The brutality of CIA interrogators as revealed in the Senate committee report was part of the project of war that includes the open aggression of U.S. troops on the streets of Baghdad and Kabul in the post 9/11 years. Similarly, the savagery inside U.S. prisons goes hand in hand with the killings of Michael Brown, Eric Garner, Tamir Rice and the countless slayings of unarmed black men in the U.S. Our wars abroad are mirror images of the war at home. Simply comparing photographs of police in Ferguson to U.S. troops on the battlefield is instructive. We have turned cities into war zones and those cities could be either here in the U.S. or in Iraq or Afghanistan. It is not the case that U.S. police are simply hoping to emulate the military. In fact, the Pentagon has literally outfitted domestic law enforcement with the weapons of war.

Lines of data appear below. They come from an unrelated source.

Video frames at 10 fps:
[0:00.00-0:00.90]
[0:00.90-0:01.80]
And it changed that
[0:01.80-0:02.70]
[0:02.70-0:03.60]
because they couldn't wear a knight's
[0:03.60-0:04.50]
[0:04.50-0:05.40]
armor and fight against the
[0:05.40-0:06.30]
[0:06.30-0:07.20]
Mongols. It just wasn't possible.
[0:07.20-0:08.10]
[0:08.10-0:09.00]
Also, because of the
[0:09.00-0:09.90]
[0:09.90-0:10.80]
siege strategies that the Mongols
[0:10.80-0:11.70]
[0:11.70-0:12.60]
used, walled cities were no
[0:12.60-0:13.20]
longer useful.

Often used to justify the trigger-happy behavior of U.S. police is an assertion that policing is a dangerous and “thankless” job and that, in facing off with potential criminals at every turn, “it’s either you or them.” Similarly, U.S. soldiers in the battlefield have fired at civilians, claiming they were under attack. This siege mentality is a convenient cover by armed men using the authority of their badge or uniform to condone their killings.

Just as police officers such as Darren Wilson and Daniel Pantaleo are almost never convicted for killing people, it is similarly rare for U.S. soldiers to face justice despite overwhelming evidence of their wrongdoing. For example, Amnesty International maintains that of the 1,800 Afghans killed by U.S. troops in the five year period 2009-2013, only six cases actually went to trial.

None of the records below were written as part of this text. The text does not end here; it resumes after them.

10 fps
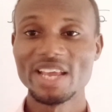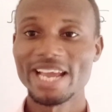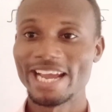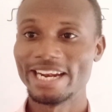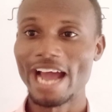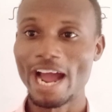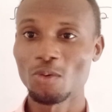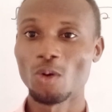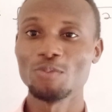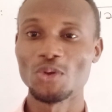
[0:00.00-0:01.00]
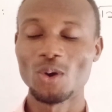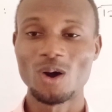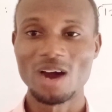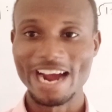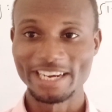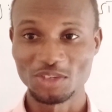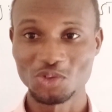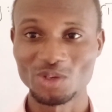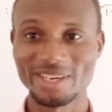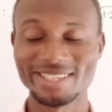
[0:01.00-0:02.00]
And I hope you all
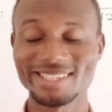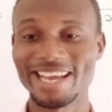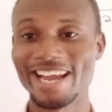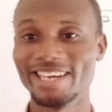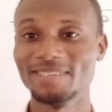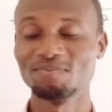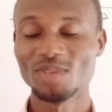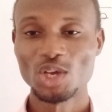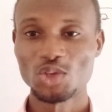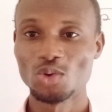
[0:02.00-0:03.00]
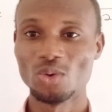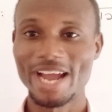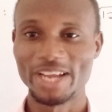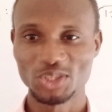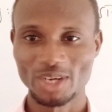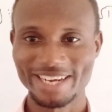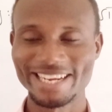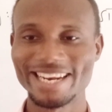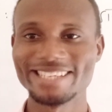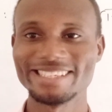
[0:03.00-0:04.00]
understood it and you enjoyed
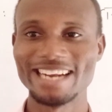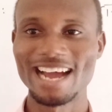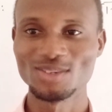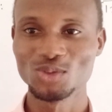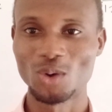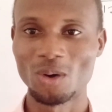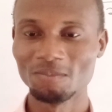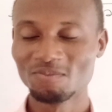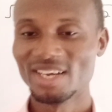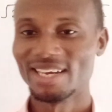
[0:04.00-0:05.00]
the lesson as well.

None of this should surprise us. After all, presidents have explicitly declared wars on both domestic and foreign fronts. After Nixon pronounced a “war on drugs” in 1971 during the late stages of the Vietnam War, that domestic war has been extended by every president since. Criminalizing drug use and sales has driven much of the U.S.’ domestic incarceration. And with the advent of the post 9/11 war on terror, our imprisonment of “terror suspects” and foreign fighters has increased dramatically. The two wars have occurred in parallel with each other. Armed men have been perpetrators, protected by elites, while poor people of color have been the primary targets and victims.

Not enough progressive Americans make the connection between these wars we wage simultaneously. Whether it is our federal or state officials that are responsible for killings and torture at home or abroad, ultimately we fund it all through our tax dollars and sanction it all through our silence. Too many liberal activists fixate on the effects of U.S. foreign policy while ignoring what is happening on our doorstep. And too many of us who work for justice domestically overlook what is done to our brothers and sisters abroad. If we are to transform the U.S.’ approach to violence we need to draw links between right here and far away. Ferguson is Baghdad is New York is Kabul.